The poet, musician, writer, pot liberator, raconteur, Tigers fan, jazzbo, political radical, producer of MC5, founder of the White Panthers and occasional CounterPunch, John Sinclair died this week at 82.
He seemed older. He seemed younger. He seemed like he’d always, or never really, been here. He seemed timeless, tapping into some deep roots of the strange American psyche.
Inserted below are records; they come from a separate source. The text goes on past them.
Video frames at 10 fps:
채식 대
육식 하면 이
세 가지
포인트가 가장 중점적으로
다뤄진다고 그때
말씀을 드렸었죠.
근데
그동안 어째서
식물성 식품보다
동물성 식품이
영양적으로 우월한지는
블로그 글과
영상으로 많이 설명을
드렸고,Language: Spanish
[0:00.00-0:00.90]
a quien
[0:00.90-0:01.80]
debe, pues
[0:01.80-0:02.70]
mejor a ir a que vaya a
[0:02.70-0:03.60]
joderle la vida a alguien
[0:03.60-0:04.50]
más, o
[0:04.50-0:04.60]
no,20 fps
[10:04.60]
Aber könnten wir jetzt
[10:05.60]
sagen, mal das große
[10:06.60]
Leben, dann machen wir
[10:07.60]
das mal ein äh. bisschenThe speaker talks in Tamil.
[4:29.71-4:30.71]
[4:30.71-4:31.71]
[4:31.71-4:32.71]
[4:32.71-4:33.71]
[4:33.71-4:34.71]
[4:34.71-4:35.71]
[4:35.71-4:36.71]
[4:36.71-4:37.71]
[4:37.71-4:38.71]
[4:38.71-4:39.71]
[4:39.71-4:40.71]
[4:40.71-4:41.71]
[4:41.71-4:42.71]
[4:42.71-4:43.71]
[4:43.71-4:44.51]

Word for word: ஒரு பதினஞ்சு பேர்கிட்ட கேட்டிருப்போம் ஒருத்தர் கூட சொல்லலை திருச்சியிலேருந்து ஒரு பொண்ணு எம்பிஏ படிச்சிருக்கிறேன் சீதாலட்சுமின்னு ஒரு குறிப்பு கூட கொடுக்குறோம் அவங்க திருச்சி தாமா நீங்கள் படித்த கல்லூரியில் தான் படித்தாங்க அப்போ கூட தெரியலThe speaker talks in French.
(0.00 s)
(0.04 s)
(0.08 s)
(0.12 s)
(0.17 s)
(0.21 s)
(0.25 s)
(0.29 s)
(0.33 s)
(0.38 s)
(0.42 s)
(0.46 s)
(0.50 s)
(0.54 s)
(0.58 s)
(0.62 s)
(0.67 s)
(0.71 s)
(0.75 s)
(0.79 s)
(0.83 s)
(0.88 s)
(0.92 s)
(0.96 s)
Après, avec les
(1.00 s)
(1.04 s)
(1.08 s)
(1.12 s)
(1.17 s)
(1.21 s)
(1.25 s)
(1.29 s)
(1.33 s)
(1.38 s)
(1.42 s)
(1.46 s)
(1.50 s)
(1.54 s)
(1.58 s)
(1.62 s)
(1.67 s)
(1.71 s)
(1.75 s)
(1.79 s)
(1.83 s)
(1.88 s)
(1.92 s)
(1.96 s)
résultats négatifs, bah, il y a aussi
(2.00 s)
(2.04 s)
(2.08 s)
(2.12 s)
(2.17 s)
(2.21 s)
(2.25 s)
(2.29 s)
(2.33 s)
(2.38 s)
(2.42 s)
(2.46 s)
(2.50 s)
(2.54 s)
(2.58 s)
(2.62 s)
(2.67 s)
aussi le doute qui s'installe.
The day John died I had just finished reading Leon Wilde’s excellent book (John Lennon v. the USA) on the deportation trials against John and Yoko. Wilde was John & Yoko’s lawyer and the long-running case ended up setting major precedents in US immigration law, many of them undone by Trump. Indeed, the so-called Einstein Visa should’ve been renamed the Ono-Lennon Visa.
The vile case against the Ono-Lennons (essentially one of the many nefarious branches of Watergate-style dirty tricks) was initiated by Strom Thurmond after a closed-door hearing of Joe McCarthy’s old committee, still functioning in the early 1970s, detailing their role in the Free John Sinclair concert and the fears that Lennon, Sinclair and Rubin were planning a similar kind of concert to disrupt the GOP convention, originally scheduled for San Diego, later moved to Miami.
The hearing was largely about Sinclair and the White Panthers and included speculation that they might try to kidnap leading political figures, including Gerald Ford and the chair of the committee, Senator Robert Griffin, (both Michiganders) and barter him for the freedom of jailed political prisoners in the US, or that they might try to slip someone like Spiro Agnew LSD, which would have been a truly great spectacle.
Thurmond highlighted these reports in his two memos to John Mitchell, urging Nixon’s INS to deport John & Yoko. Sinclair and the Panthers figure prominently in Wilde’s dryly written but informative account. I was eager to interview John, who was an occasional contributor to CounterPunch, about his side of it, when I learned of his death. John Sinclair ¡Presente!